Excerpts from a dataset:
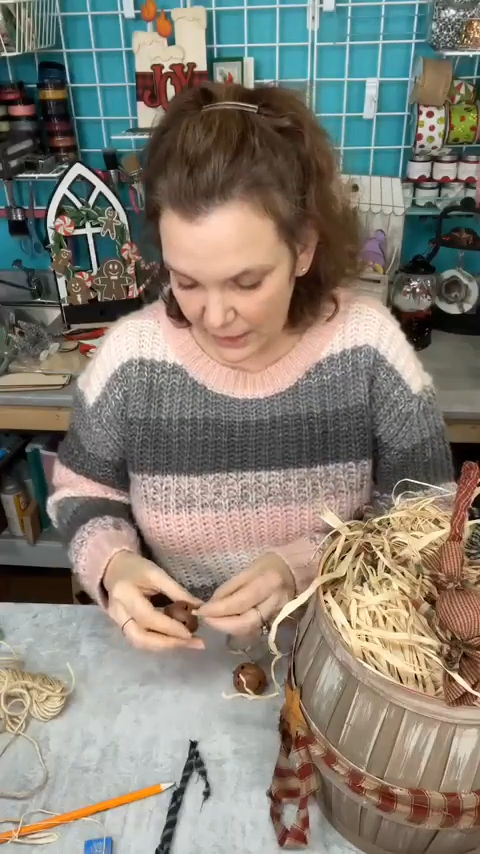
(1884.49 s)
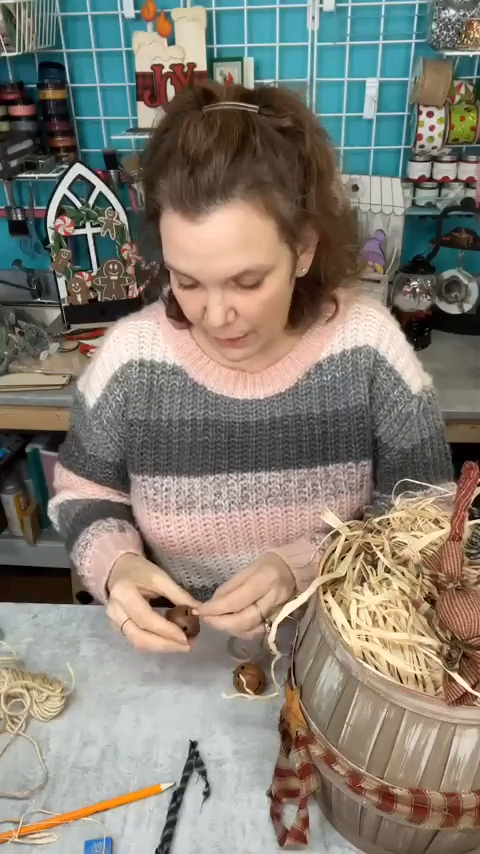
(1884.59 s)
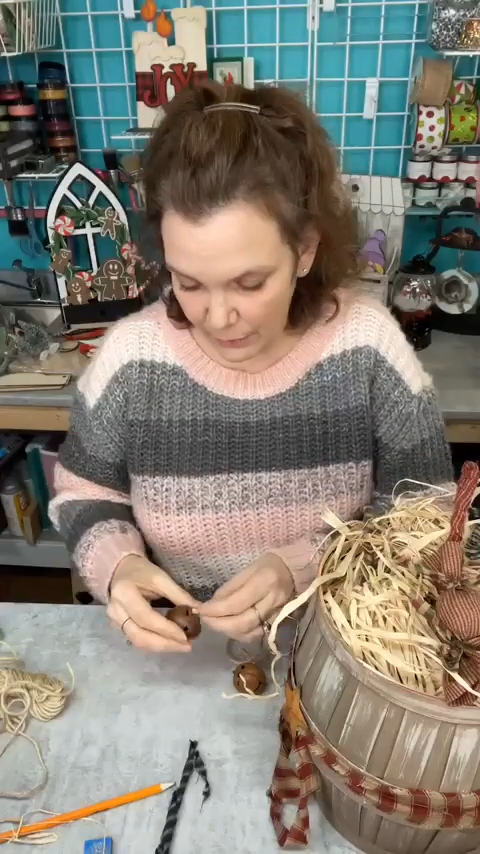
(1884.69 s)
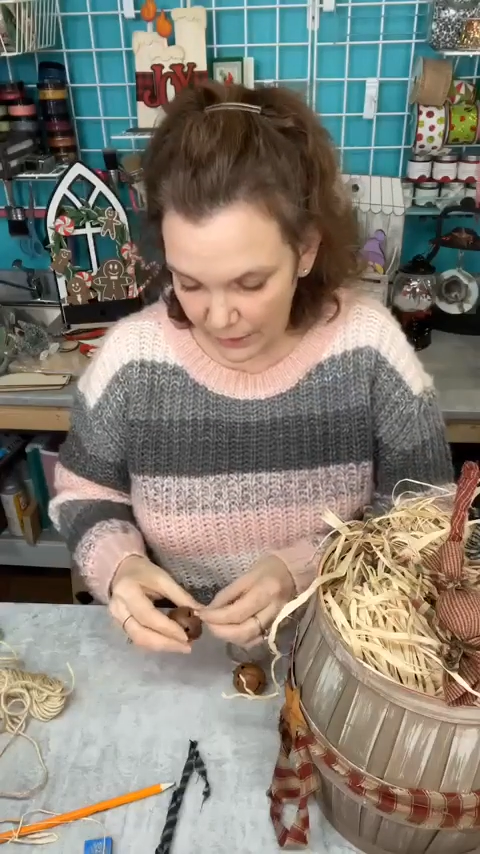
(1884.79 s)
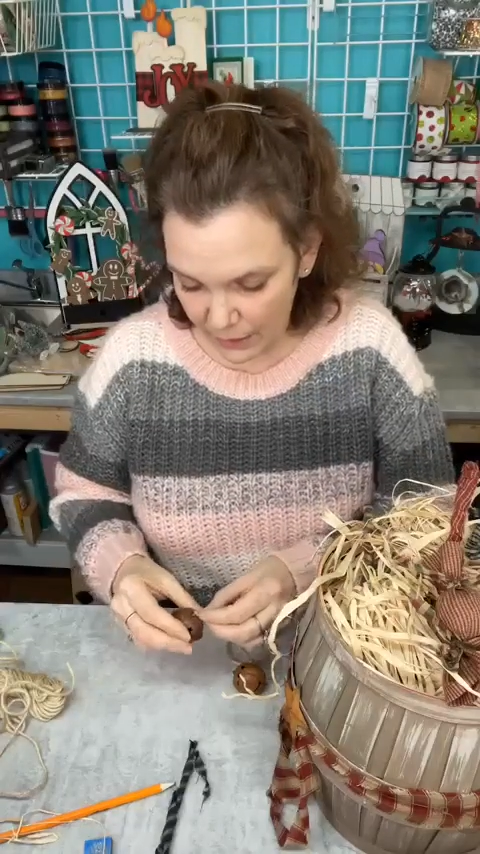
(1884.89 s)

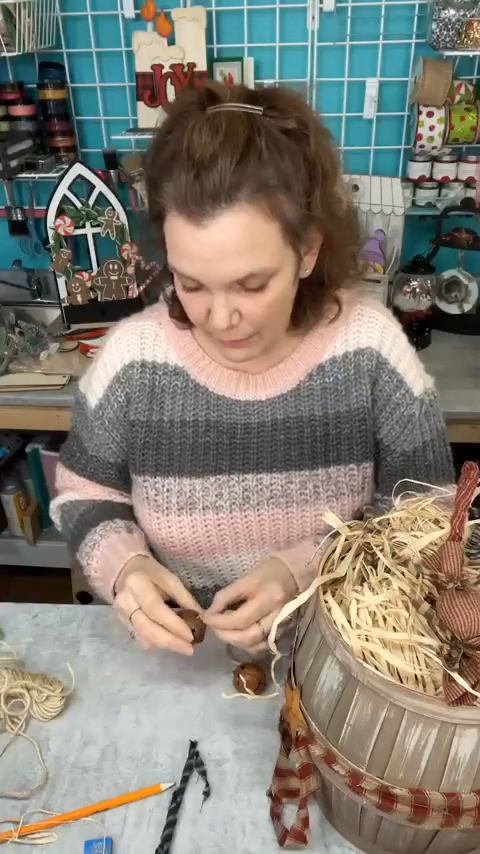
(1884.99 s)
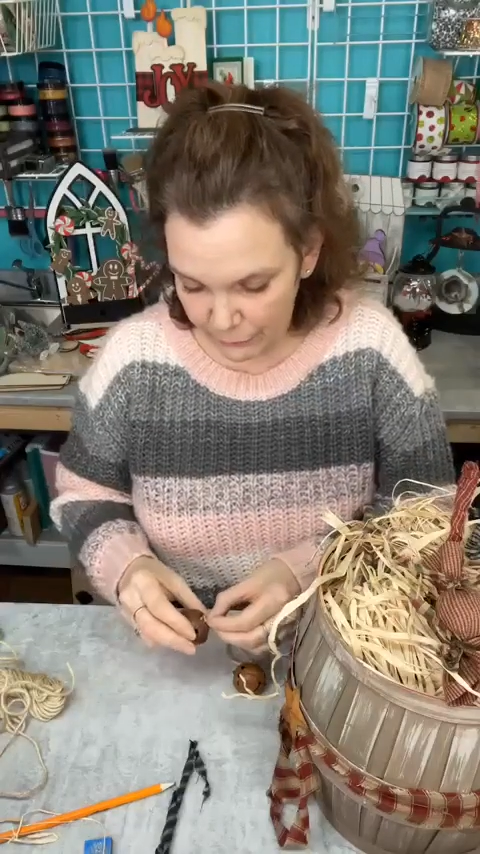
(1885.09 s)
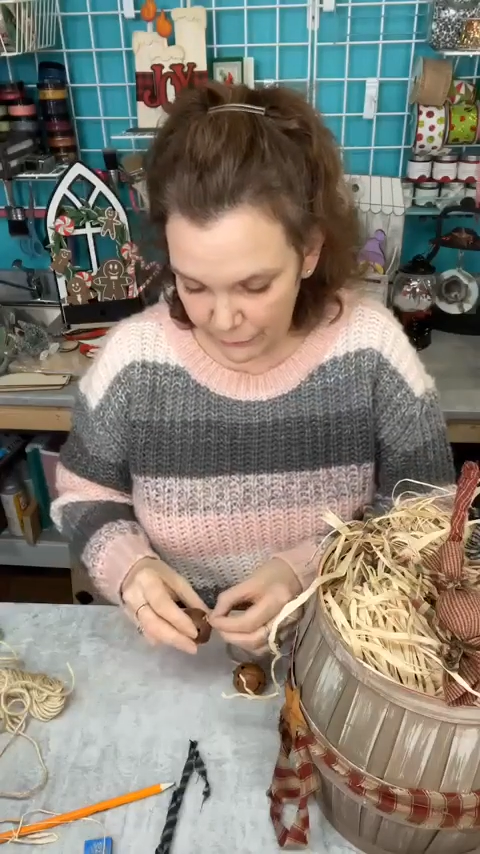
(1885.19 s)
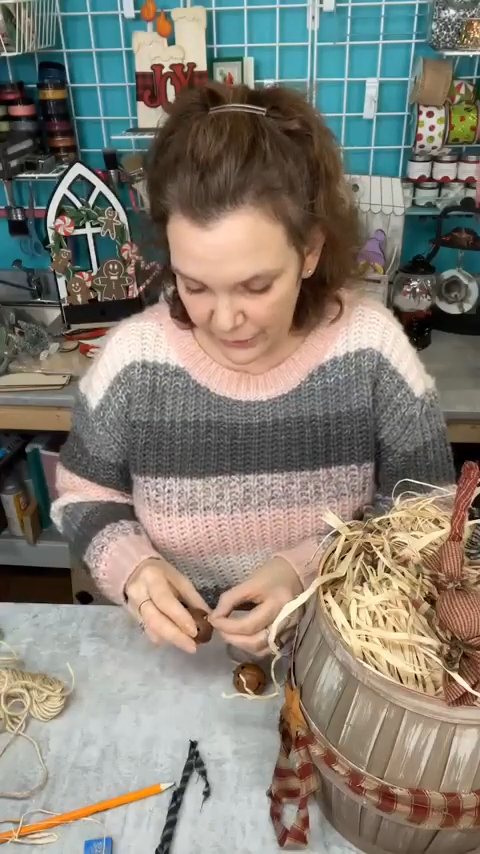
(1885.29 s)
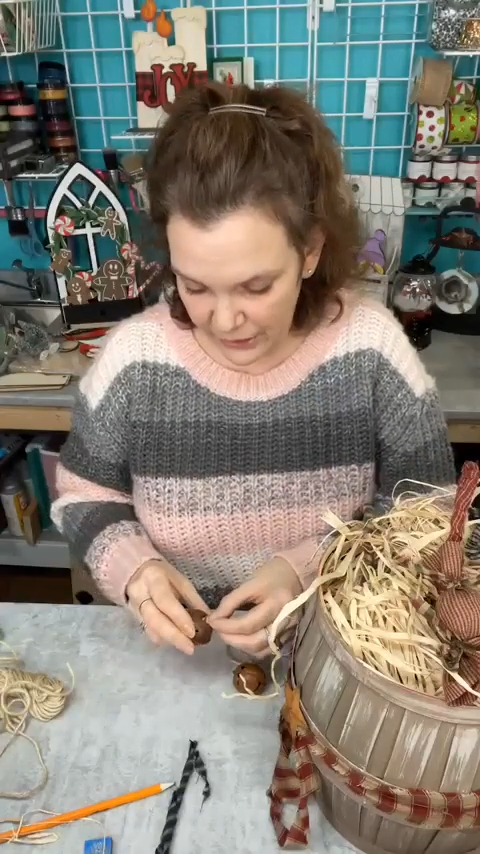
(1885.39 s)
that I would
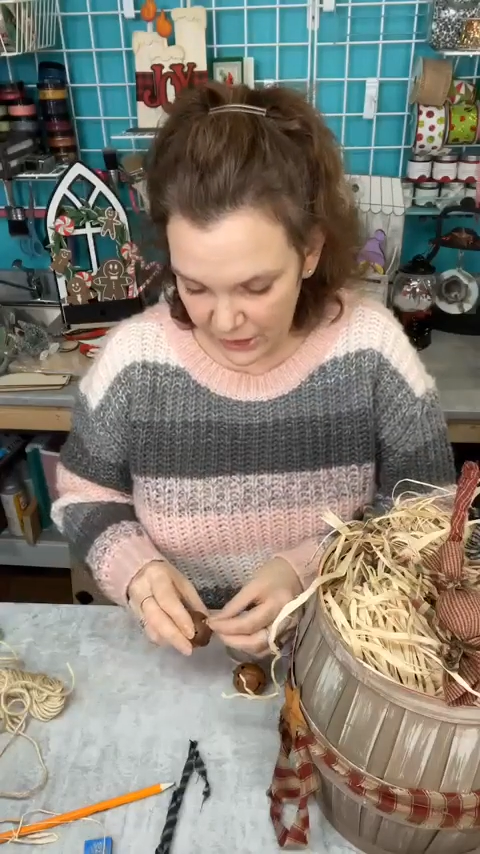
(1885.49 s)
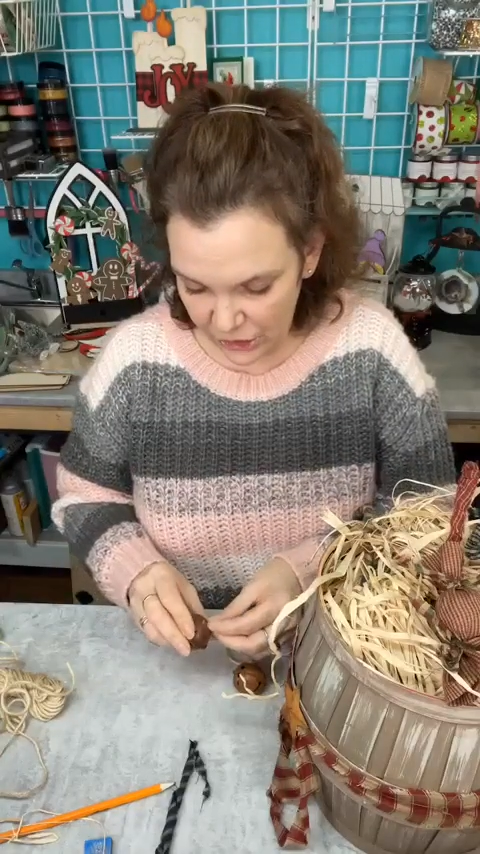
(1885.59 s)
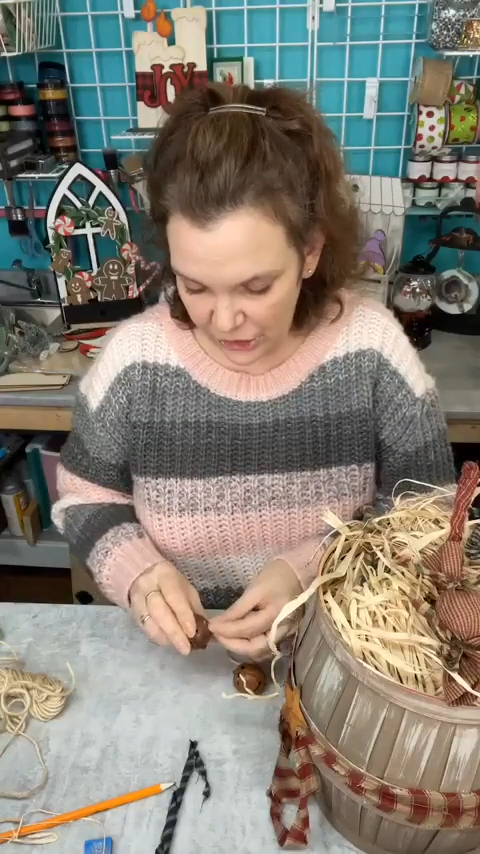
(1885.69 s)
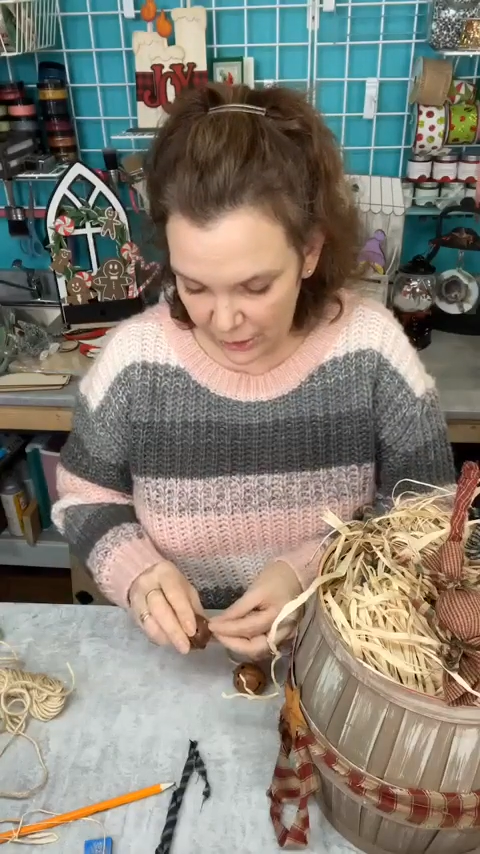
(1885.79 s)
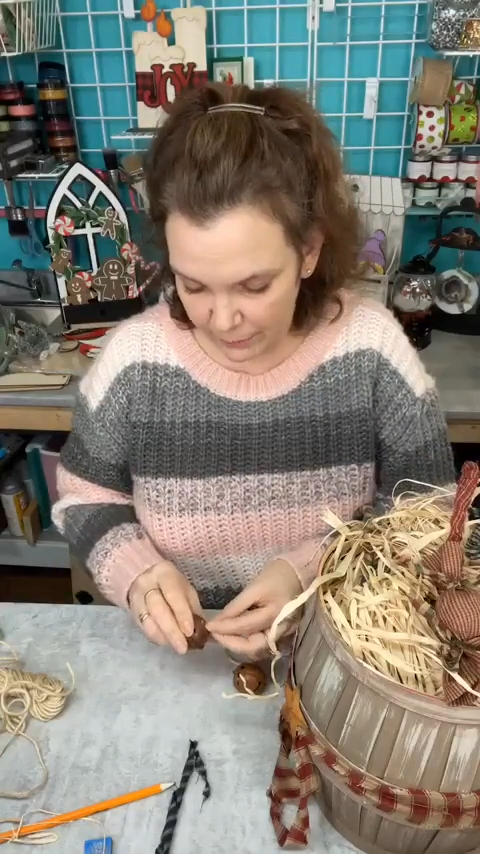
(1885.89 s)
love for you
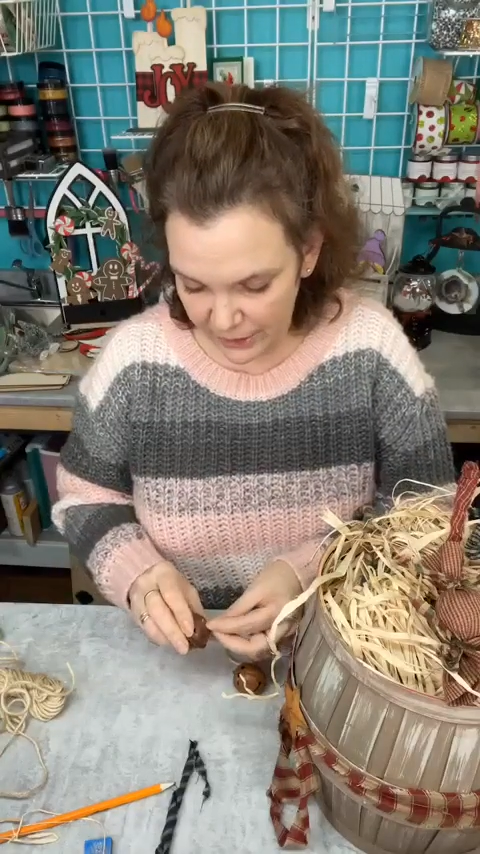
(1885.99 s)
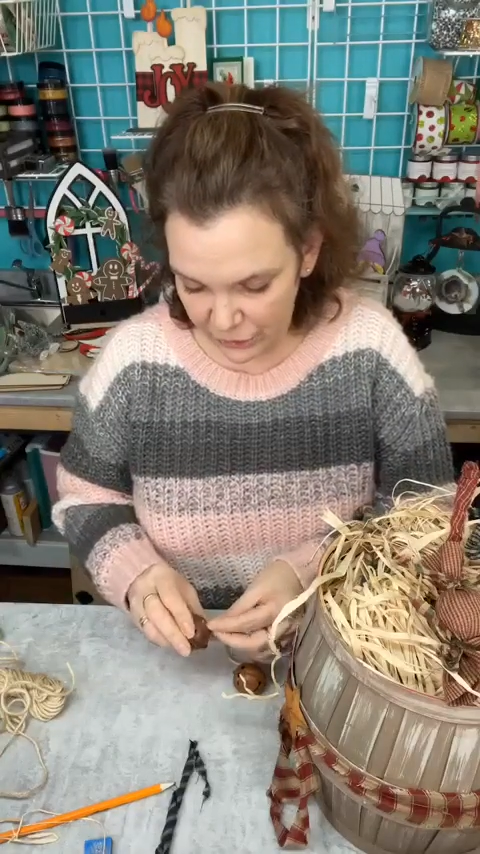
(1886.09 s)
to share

■ Exercise ■
Copy every line above exactly, leaving no picture in the copy.

■ Response box ■
(1884.49 s)
(1884.59 s)
(1884.69 s)
(1884.79 s)
(1884.89 s)

(1884.99 s)
(1885.09 s)
(1885.19 s)
(1885.29 s)
(1885.39 s)
that I would
(1885.49 s)
(1885.59 s)
(1885.69 s)
(1885.79 s)
(1885.89 s)
love for you
(1885.99 s)
(1886.09 s)
to share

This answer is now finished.